“Qui finisce l’Europa e inizia l’Asia”: tratta da una guida, la frase riassume perfettamente l’atmosfera che aleggia a Istanbul. Ma il turismo di massa è sbarcato anche qui con il consueto corollario di grattacieli, hotel e cianfrusaglie, e persino il Bazaar ha perso smalto e suggestione. Di autentico non sono rimasti che pochi antiquari, qualche gioielliere, alcuni bei negozi di tappeti e il mercato egiziano delle spezie, coi sacchi colmi di colorate miscele di tè e frutta secca. Il traffico, invece, è rimasto quello di trent’anni fa, caotico e fracassone, ma i vecchi taxi americani Dodge e Plymouth sono ormai rari e fotografatissimi, sostituiti dalle più moderne Fiat 131.

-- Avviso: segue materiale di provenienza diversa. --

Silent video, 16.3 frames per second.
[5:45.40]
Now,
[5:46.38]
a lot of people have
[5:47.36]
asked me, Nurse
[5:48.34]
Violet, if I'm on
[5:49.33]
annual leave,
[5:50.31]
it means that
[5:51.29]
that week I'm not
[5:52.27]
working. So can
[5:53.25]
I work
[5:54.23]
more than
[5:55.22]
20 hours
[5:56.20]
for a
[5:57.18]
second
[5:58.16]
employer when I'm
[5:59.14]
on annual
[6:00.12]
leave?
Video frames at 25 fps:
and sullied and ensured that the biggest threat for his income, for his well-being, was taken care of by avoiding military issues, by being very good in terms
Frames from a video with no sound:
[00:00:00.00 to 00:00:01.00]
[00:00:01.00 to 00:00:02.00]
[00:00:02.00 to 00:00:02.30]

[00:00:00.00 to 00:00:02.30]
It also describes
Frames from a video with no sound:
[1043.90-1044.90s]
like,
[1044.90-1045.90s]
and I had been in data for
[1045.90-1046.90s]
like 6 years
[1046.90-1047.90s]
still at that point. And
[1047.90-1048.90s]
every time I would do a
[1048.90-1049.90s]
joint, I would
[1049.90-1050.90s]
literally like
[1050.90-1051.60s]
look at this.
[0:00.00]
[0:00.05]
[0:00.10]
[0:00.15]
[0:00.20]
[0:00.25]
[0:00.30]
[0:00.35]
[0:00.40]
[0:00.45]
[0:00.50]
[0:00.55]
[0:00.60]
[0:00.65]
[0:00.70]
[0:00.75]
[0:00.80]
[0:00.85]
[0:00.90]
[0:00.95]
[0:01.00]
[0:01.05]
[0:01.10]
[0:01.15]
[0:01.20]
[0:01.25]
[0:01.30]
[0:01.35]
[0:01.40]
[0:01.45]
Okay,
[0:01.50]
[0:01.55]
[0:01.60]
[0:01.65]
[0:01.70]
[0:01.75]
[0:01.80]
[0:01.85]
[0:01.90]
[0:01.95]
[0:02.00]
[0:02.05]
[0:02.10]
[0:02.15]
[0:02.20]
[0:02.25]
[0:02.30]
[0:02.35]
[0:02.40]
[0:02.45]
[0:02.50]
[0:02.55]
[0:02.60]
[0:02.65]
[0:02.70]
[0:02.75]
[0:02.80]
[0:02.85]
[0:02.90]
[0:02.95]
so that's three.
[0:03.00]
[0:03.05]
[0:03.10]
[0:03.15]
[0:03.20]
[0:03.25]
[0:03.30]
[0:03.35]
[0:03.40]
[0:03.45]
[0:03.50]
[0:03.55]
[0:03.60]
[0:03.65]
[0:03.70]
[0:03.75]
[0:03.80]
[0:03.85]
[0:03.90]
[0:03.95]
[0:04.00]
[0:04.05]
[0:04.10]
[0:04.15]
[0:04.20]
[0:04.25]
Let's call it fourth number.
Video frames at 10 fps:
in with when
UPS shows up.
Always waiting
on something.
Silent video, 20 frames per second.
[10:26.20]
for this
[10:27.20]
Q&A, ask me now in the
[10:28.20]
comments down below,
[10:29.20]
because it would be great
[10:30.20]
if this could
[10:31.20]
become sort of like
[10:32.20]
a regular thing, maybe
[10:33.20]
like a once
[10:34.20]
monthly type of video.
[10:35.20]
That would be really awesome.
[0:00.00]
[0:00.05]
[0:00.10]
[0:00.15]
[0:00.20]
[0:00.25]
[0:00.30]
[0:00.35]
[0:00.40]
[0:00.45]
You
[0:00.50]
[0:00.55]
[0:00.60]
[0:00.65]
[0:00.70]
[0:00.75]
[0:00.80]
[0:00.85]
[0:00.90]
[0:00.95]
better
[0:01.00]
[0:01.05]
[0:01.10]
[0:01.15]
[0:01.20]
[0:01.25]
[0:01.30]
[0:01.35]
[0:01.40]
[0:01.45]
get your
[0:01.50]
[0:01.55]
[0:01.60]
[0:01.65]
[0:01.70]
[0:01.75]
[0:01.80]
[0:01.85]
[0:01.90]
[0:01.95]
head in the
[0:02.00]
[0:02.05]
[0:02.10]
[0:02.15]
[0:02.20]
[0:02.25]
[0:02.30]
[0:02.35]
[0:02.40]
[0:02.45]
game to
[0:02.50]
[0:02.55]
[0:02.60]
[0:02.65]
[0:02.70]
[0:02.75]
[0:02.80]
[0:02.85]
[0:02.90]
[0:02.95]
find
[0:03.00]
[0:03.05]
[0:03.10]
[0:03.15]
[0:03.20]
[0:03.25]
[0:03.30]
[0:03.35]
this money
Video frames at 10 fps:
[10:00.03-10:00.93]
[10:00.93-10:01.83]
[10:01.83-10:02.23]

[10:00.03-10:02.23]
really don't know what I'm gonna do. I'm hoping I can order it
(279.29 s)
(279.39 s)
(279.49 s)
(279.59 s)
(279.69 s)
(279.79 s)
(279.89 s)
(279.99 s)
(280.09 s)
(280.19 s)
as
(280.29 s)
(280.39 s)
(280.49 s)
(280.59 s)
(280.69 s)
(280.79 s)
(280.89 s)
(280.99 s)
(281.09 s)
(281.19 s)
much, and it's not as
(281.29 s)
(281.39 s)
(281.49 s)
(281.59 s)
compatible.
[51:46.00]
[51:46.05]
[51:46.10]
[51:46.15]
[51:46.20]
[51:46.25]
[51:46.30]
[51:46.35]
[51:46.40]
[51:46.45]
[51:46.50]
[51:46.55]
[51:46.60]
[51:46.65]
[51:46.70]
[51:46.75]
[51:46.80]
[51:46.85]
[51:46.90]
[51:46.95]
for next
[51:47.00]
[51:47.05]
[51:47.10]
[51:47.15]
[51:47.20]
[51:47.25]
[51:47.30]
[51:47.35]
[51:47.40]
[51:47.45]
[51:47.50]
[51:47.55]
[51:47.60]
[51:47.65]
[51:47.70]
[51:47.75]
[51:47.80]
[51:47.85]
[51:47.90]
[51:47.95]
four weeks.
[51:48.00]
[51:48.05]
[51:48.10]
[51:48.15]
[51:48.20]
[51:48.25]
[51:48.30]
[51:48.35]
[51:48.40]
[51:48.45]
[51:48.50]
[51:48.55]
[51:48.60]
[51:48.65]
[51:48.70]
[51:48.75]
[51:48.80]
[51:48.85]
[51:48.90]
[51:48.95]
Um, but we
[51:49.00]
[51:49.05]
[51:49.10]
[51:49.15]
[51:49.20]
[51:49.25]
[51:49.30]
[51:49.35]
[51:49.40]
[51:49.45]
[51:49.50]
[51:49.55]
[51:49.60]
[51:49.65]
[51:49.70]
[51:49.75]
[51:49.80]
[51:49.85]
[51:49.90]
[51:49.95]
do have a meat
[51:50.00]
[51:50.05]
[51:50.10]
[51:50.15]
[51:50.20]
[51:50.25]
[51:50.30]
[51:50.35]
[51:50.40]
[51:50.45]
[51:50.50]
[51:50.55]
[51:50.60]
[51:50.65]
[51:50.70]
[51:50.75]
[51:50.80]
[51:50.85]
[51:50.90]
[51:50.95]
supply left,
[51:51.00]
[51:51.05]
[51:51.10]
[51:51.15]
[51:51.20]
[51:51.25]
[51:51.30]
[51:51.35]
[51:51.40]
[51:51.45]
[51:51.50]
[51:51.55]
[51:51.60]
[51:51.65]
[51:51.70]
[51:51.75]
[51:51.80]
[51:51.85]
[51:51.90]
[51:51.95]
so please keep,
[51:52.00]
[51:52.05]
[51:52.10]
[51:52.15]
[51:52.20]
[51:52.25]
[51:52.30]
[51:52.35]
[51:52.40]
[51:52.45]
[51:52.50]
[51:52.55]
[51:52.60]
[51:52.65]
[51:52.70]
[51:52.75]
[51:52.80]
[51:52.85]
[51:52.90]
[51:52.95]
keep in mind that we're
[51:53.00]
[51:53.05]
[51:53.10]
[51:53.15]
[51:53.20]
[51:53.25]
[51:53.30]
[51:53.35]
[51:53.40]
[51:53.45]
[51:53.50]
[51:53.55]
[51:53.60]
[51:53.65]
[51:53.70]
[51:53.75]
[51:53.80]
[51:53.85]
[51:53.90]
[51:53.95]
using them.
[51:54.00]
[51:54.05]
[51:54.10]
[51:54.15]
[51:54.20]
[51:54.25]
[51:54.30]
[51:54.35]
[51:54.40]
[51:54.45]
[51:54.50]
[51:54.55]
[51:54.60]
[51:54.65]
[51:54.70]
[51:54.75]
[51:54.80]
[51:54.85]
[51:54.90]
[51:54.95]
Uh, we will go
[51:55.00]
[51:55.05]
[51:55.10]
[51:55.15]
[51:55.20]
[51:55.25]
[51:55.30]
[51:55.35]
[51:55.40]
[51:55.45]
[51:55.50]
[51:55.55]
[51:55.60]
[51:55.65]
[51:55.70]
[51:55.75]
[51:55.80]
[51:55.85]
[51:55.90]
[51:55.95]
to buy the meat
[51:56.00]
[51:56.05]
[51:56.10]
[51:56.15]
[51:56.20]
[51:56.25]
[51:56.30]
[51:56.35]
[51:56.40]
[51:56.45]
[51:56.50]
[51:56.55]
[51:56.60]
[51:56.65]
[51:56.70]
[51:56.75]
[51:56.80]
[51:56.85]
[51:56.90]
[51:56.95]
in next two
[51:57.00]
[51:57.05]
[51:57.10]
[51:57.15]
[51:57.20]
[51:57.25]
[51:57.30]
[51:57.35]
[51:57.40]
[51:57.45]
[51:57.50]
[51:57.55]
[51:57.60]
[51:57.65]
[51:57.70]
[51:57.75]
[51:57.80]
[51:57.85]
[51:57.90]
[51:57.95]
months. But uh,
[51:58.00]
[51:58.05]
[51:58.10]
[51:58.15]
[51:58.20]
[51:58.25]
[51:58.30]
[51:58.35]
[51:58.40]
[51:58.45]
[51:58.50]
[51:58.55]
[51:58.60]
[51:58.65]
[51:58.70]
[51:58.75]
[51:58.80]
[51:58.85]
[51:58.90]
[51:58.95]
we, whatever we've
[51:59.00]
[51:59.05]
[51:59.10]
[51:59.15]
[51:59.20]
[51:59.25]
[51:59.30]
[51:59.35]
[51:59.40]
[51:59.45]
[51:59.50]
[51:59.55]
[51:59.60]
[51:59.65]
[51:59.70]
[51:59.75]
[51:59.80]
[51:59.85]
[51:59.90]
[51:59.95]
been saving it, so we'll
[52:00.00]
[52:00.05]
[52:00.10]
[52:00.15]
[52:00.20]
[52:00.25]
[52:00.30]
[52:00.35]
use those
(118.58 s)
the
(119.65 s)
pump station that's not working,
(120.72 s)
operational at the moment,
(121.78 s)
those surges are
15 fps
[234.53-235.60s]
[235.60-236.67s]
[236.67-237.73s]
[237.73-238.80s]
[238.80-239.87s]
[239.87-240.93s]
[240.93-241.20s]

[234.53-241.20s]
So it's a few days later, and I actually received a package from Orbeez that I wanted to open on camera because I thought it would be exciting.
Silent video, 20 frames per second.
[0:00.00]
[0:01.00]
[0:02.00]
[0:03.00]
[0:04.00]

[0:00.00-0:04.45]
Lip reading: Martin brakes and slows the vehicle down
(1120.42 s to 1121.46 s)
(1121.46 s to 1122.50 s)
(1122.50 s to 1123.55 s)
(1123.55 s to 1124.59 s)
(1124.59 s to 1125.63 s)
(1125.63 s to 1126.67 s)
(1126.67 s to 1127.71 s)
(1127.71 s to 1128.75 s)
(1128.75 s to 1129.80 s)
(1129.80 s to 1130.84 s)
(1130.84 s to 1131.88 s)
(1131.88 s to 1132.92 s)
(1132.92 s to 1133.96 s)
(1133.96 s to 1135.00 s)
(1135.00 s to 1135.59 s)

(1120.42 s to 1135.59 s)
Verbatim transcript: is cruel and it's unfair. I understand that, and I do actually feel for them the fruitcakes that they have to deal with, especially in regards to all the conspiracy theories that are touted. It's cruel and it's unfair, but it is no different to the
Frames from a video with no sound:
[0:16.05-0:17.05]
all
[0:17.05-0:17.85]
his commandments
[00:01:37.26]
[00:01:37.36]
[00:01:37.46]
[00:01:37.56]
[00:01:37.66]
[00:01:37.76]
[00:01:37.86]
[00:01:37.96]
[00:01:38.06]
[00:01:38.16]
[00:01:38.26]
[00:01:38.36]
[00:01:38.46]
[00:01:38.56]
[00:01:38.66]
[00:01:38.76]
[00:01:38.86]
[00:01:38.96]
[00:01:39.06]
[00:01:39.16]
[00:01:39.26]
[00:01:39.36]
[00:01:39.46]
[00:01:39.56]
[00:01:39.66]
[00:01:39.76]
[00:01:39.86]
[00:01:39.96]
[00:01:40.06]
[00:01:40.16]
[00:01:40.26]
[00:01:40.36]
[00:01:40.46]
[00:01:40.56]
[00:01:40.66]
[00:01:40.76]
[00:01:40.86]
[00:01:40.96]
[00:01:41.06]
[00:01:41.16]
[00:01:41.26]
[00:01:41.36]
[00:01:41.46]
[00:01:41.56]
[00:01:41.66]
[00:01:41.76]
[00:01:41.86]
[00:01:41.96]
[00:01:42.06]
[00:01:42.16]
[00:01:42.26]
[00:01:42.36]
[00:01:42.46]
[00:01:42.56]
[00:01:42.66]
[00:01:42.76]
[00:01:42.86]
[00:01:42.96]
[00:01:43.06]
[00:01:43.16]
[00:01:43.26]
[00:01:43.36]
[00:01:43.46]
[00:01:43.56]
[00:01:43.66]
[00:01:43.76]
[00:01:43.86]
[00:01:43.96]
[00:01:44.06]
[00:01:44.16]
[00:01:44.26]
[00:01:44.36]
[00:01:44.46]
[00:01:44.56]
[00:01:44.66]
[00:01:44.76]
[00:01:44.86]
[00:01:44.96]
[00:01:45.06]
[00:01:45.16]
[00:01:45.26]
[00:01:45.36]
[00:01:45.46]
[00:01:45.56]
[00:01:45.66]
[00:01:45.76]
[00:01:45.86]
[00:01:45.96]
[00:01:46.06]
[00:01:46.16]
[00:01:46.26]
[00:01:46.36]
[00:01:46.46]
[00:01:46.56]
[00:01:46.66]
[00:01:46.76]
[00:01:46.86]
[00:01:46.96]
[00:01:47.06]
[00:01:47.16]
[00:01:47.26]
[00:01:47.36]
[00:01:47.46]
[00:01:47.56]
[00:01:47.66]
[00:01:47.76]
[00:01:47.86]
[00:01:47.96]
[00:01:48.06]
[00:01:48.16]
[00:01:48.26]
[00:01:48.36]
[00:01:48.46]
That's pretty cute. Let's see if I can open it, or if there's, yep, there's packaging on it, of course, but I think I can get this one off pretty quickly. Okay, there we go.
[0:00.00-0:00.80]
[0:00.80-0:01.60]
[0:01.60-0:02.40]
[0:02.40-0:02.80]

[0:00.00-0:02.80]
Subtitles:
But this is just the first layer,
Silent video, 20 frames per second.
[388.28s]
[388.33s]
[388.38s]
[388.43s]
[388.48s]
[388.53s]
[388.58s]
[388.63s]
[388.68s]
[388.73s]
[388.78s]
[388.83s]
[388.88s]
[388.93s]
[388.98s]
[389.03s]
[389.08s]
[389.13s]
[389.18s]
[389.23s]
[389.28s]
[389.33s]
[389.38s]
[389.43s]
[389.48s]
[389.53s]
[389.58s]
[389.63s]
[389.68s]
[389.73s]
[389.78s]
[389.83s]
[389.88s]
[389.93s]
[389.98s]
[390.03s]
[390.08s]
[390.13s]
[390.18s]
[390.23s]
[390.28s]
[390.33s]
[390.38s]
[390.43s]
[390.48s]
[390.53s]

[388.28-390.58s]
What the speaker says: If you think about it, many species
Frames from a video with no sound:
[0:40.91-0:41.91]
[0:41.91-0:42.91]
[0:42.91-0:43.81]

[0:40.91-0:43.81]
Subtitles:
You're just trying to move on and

Il nostro tour della città occupa quattro giorni. I primi due li dedicheremo al Corno d’Oro, dove sono concentrate le bellezze di Istanbul: il Topkapi (chiuso il martedì), che insieme alla visita dell’Harem, per la quale è previsto un ulteriore biglietto con visita oraria programmata, richiede più di mezza giornata; Santa Sofia, che si visita a pagamento (chiusa il lunedì); lo Yerabatan Saray, ovvero “palazzo sommerso”, antica cisterna bizantina (sempre aperta); la Sultanahmet Camii, ovvero la Moschea Blu (ad ingresso libero tranne che nelle ore di preghiera). Per evitare le interminabili code all’entrata, in particolare alla Moschea Blu, a Santa Sofia e al Topkapi, è necessario recarvisi prima dell’apertura mattutina, precedendo l’arrivo della massa. Mete canoniche a parte, è inoltre gradevole risalire le stradine alle spalle di Santa Sofia e ammirare le vecchie case in legno ristrutturate, angolo di pace parzialmente ignorato dai turisti.
Fra le altre moschee, da non tralasciare le due maggiori opere del celebre architetto Sinan (l’artefice della Moschea Blu), la Suleymanie Camii, la più grande e maestosa di Istanbul, e la Rustempasha Camii; in un’altra zona della città, è da vedere la Kariye Camii, anticamente la chiesa di San Salvatore in Chora: piccolo ma superbo edificio con splendidi affreschi bizantini. E ancora il palazzo di Dolmabache, sulla riva del Bosforo (raggiungibile a piedi o col il bus); lo si può definire la Versailles d’Oriente, l’ultima follia dell’ultimo sultano di Istanbul. Si pagano ingresso e diritti fotografici, e vi si trovano immancabilmente lunghe code. La classica escursione in traghetto sul Bosforo richiede almeno un’altra mezza giornata.
Infine, un indirizzo curioso per chi si reca al Gran Bazaar (chiuso la domenica, come il mercato egiziano): uscendo dalla porta di Beyazith, dopo neppure cento metri a sinistra un piccolo vicoletto introduce in un grazioso cortile, dove è in funzione una delle ultime narghilerie di Istanbul: un autentico angolo di vecchia città.